No distinguía qué porción de su vida le pertenecía al amor y qué porción a la política. Qué a la milicia y qué a la soberbia. Años después, cuando fue atacado a hachazos en las gradas del capitolio nacional y su cuerpo chorreaba sangre por los bucles de pelo ensortijado, y los bigotes lánguidos se habían apagado y el pecho y el catre de hierro estaban empapados con su sangre arterial y convalecía entre cuatro médicos por las heridas que recibió en la cabeza, en medio del delirio, regresaron de nuevo las soberbias y amarguras de Palonegro, las órdenes dadas en vano a un ejército que no podía ejecutarlas porque estaba sin municiones; en el momento postrero, ante de gritar “Lo último, Lo último”, que fueron sus palabras finales, regresaron las horas tensas de la última revolución que dirigió con el ejército más grande que podían haber reunido nunca y regresaron como recuerdos involuntarios las humillaciones tras la derrota del cantón de Bucaramanga cuando en un ataque de furor descastó al doctor Rodolfo Rueda, quien había organizado el ejército revolucionario de Santander con plata de su bolsillo y armas prestadas. Esa vez, ante sus colaboradores inmediatos, le arrancó al médico las charreteras y el sombrero con la banda de comandante y convocó a un consejo verbal de guerra para juzgarlo por haber disparado contra sus propios hombres en la desbandada. Y regresó también a su memoria descolocada por los hachazos la soberbia imperdonable de la batalla de Capitancitos, cuando se lanzó sobre un comandante de cuadrilla, aún con los estallidos de fondo de la persecución del Ejército del Gobierno, se le echó encima, lo hizo rodar por el suelo, mordió sus hombros, nariz y orejas, se acaballó en el pecho y lo apuñaló frente a sus hombres por el mismo cargo de confundir el miedo con la cobardía, por haber oído la acusación de eludir el combate como un revolucionario cobarde.

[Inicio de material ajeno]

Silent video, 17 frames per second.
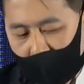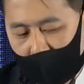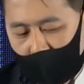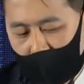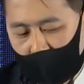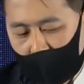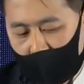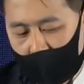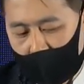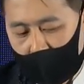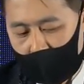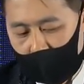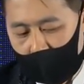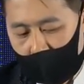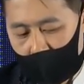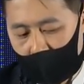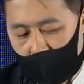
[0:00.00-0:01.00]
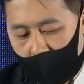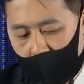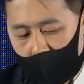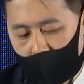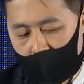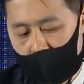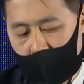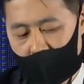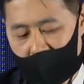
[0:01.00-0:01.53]
And she was
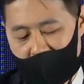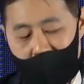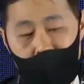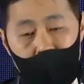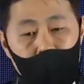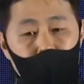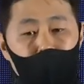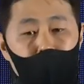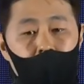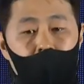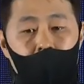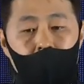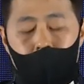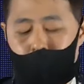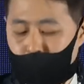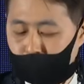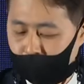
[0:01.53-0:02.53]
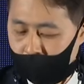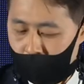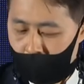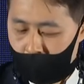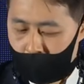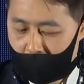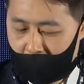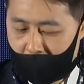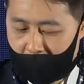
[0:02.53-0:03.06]
also a keynote speaker
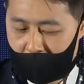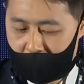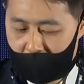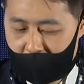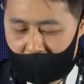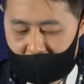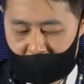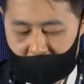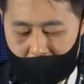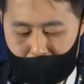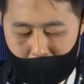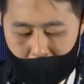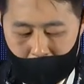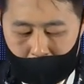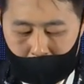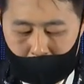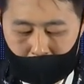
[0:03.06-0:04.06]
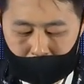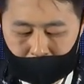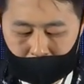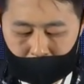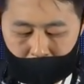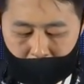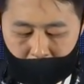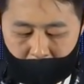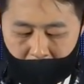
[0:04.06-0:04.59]
at ECML
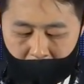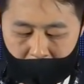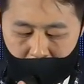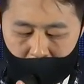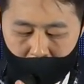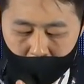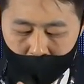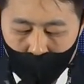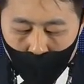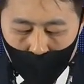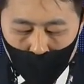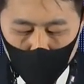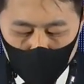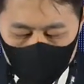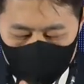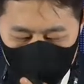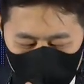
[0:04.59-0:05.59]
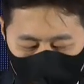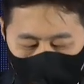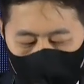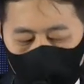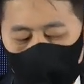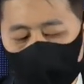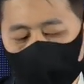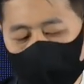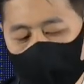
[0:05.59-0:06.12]
and a tutorial
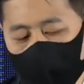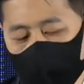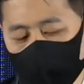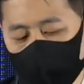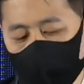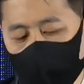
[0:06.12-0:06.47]
speaker at the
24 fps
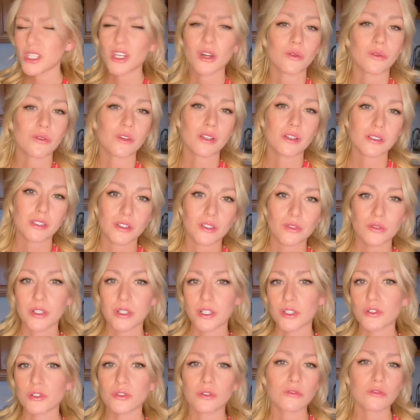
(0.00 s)
There's the
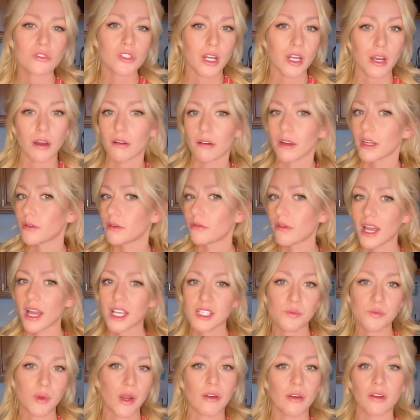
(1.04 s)
traditional cherry and
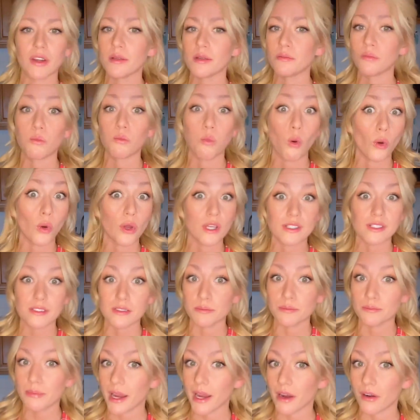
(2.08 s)
raspberry and
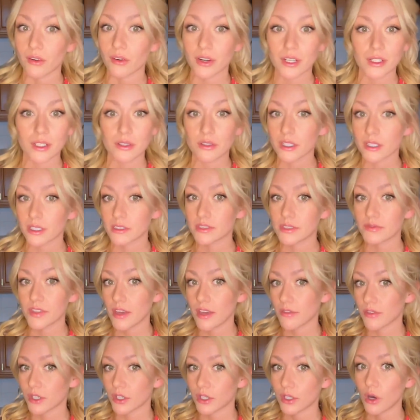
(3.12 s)
boysenberry. You could give
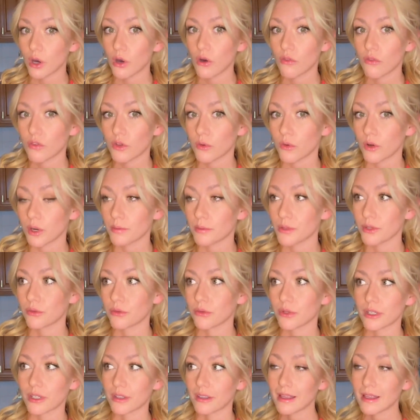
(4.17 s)
it a go if you want to be
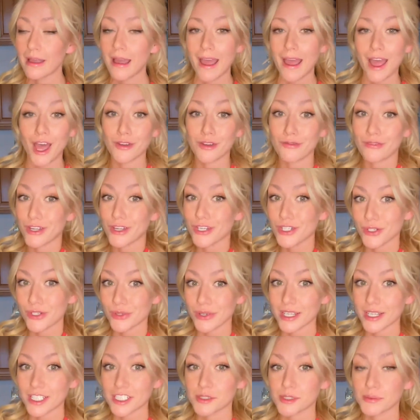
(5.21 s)
real
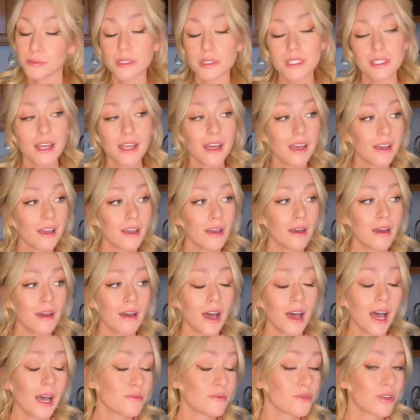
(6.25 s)
adventurous. But today,
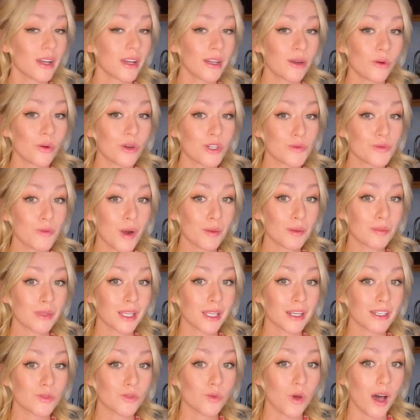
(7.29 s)
I'm trying orange marmalade
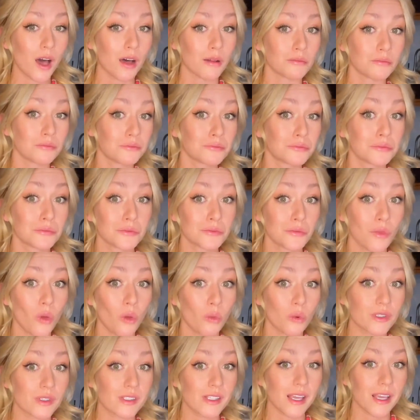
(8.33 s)
as well.
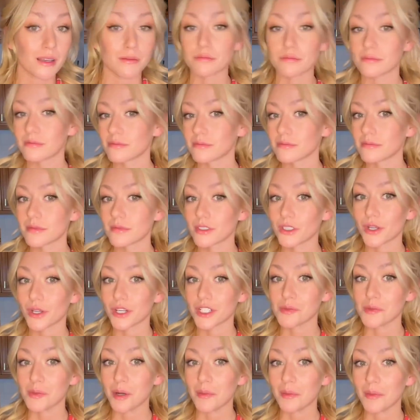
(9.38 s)
We'll see. It's a good
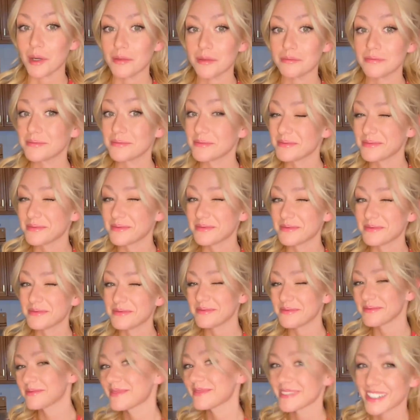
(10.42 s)
experiment.
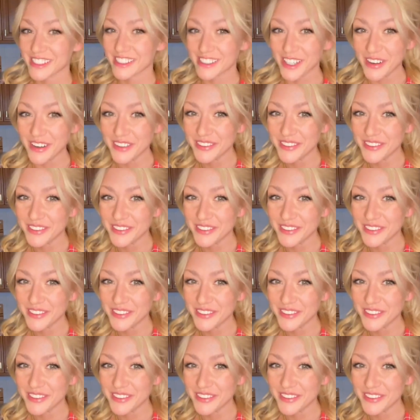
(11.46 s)
Let's go.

Todo lo que haría y diría en esos años de guerra eran aspectos del mismo fervor. Mientras avanzaban por los pantanos, con un ejército de hombres tumefactos y desnudos, preparaba proclamas porque necesitaba revitalizar la moral de la tropa y el sentido patriótico más que nunca: quería dar, en Ocaña, un discurso que restableciera la confianza del pueblo y los ánimos de la tropa. Debía hacerlo porque sus hombres eran espectros de soldados zarrapastrosos, fatigados de abrir trocha y de avanzar empantanados hasta la cintura en caños de aguas nauseabundas y empecinados en proteger de la humedad el tesoro de cuarenta mil cápsulas que eran toda la munición que les quedaba. Debía hacerlo para destacar el valor de aquellos combatientes desnudos y medio muertos de hambre que llegarían a Ocaña doce días después de haberse internado a traviesa por aquella selva, diezmados por la disentería y las llagas abrasivas de la viruela para tenderse al rayo de sol y acampar a las afueras de la pequeña ciudad donde los muertos en los siguientes días se contarían por cientos.

—¿Y ahora qué hacemos? —preguntó el Comandante en Jefe de la Revolución, Gabriel Vargas Santos, al general Uribe, ocho días después de esperar en Ocaña, sin tener noticias aún de Sarmiento y Jones ni de las armas venidas de Europa para salvar una revolución en Colombia, con sus hombres el grueso del ejército reducido a la tercera parte y con muestras de estar aún más corroído por el marasmo y la pestilencia.

El general Uribe miró su campamento de espectros podridos de viruela y tuvo que hacer un esfuerzo sobrehumano para no vomitar:

—Devolvernos —dijo.

Y la Revolución volvió a internarse en la selva.